# DATA RECORDS
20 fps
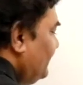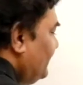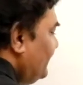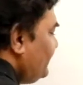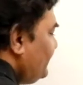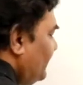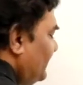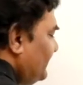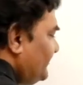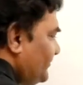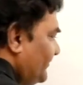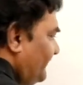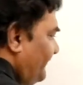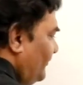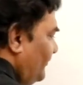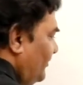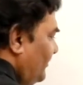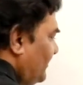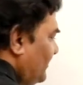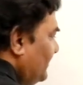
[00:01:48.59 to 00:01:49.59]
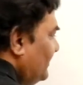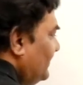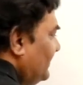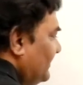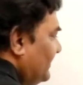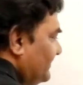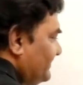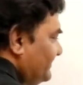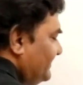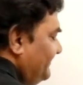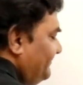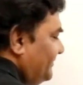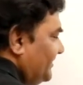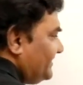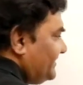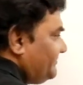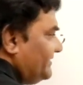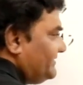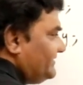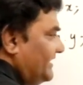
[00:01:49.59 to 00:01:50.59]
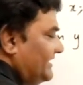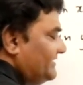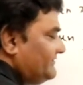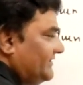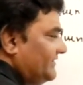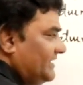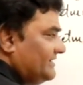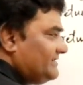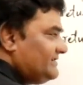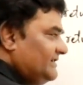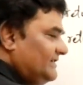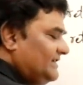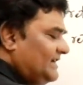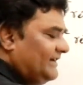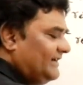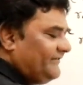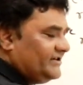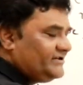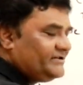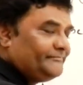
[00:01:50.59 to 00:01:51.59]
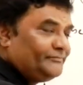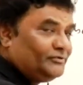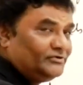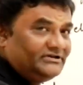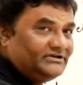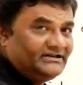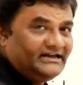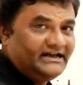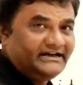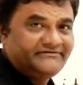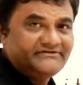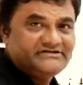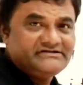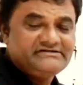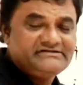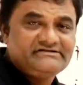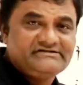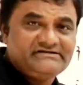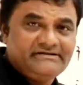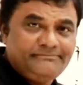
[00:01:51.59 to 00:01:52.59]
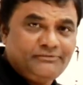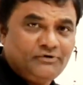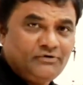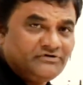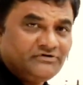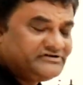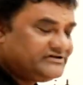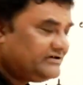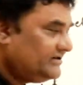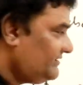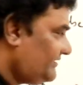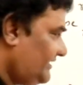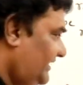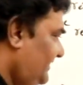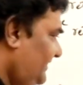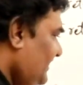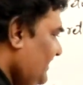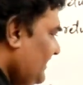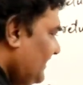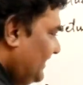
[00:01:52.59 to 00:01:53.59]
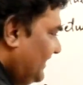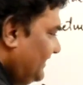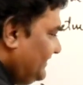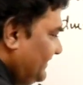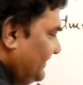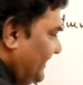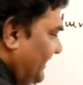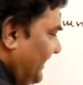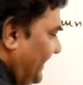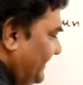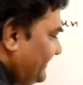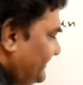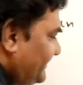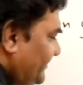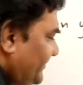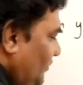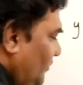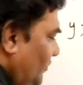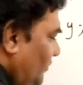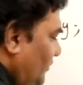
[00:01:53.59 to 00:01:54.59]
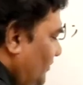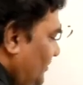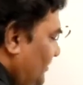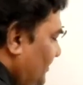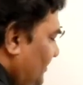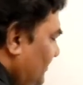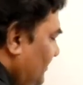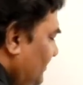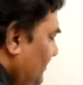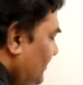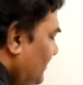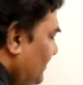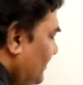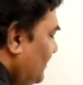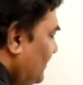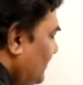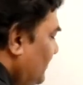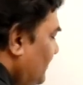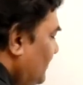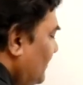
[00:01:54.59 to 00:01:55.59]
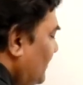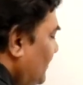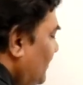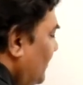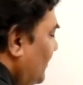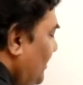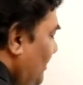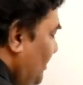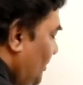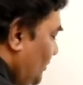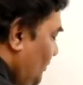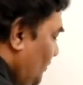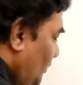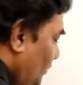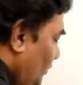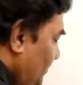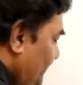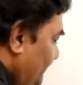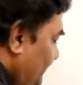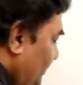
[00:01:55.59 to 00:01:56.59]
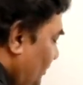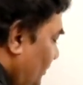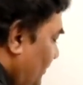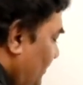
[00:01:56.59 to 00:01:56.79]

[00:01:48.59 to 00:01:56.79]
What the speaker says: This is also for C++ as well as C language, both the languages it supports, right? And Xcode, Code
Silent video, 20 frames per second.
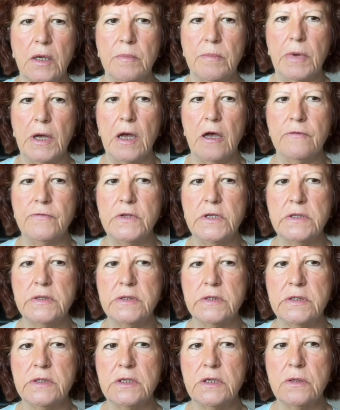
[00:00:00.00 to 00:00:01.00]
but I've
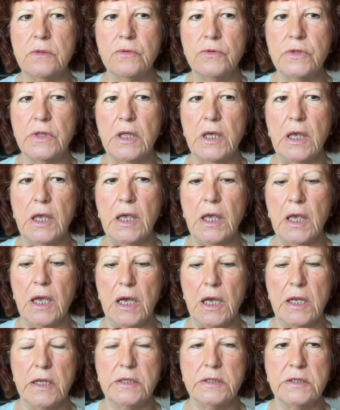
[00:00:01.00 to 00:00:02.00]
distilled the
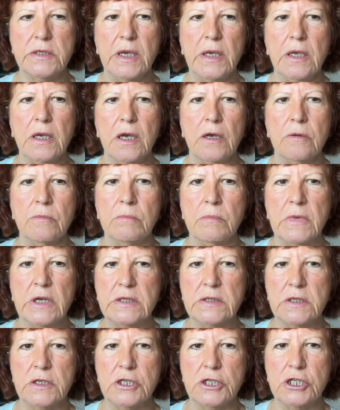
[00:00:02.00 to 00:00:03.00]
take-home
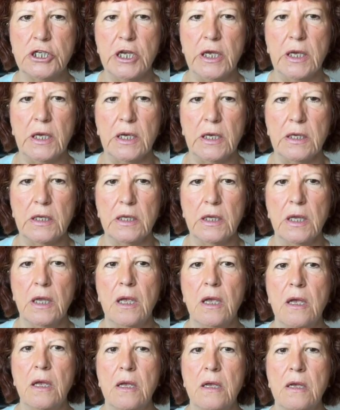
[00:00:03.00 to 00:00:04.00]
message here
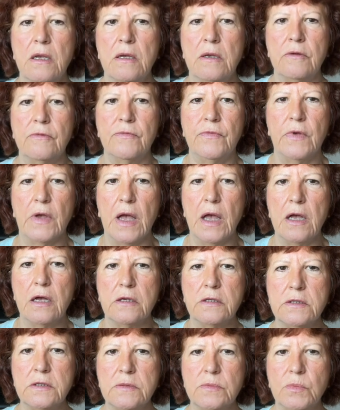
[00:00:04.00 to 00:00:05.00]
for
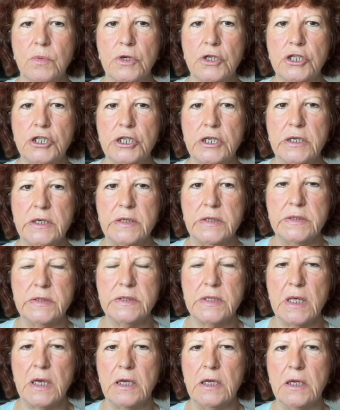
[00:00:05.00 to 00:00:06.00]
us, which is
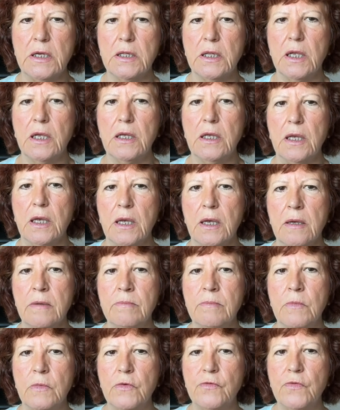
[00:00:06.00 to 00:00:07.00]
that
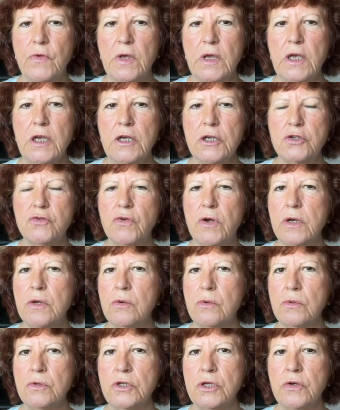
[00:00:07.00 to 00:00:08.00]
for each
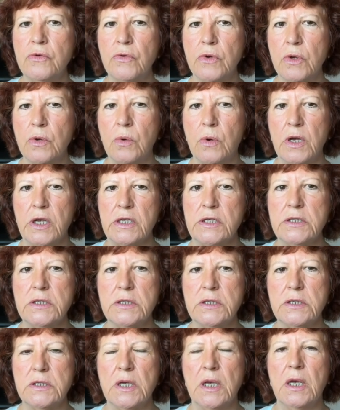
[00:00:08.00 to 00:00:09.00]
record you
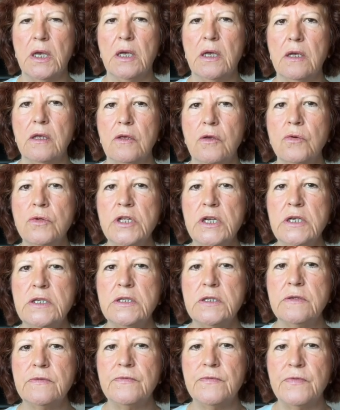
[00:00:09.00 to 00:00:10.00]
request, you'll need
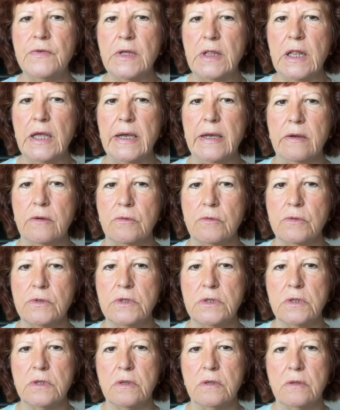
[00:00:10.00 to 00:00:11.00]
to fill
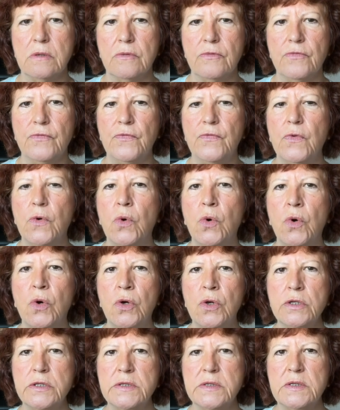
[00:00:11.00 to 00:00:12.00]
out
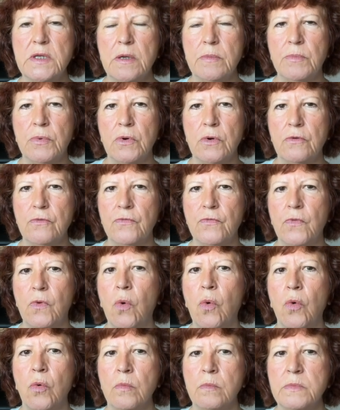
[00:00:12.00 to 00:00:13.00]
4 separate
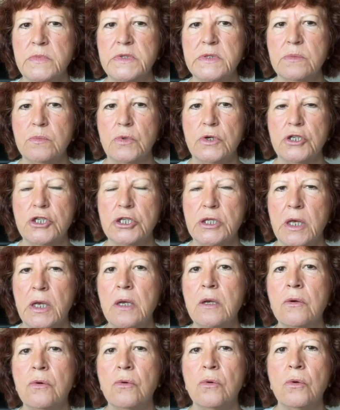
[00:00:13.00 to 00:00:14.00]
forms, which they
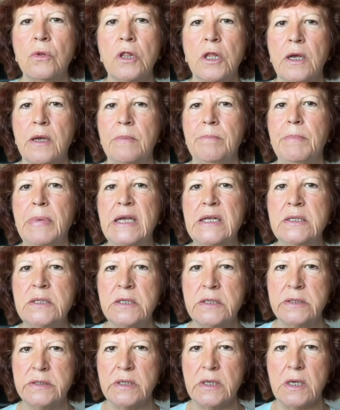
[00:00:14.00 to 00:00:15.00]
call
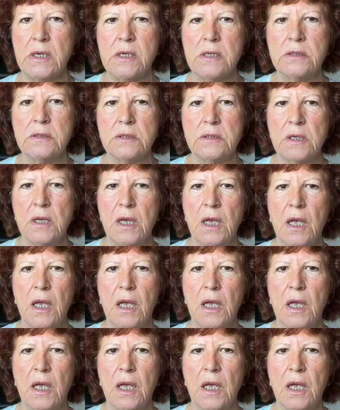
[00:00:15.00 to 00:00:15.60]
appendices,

# WHAT YOU SHOULD DO
The lines running from the beginning of the listing above through the line that holds "[00:01:48.59 to 00:01:56.79]" are to be duplicated exactly, both ends kept, pictures omitted.

# RESULT OF THIS TASK
20 fps
[00:01:48.59 to 00:01:49.59]
[00:01:49.59 to 00:01:50.59]
[00:01:50.59 to 00:01:51.59]
[00:01:51.59 to 00:01:52.59]
[00:01:52.59 to 00:01:53.59]
[00:01:53.59 to 00:01:54.59]
[00:01:54.59 to 00:01:55.59]
[00:01:55.59 to 00:01:56.59]
[00:01:56.59 to 00:01:56.79]

[00:01:48.59 to 00:01:56.79]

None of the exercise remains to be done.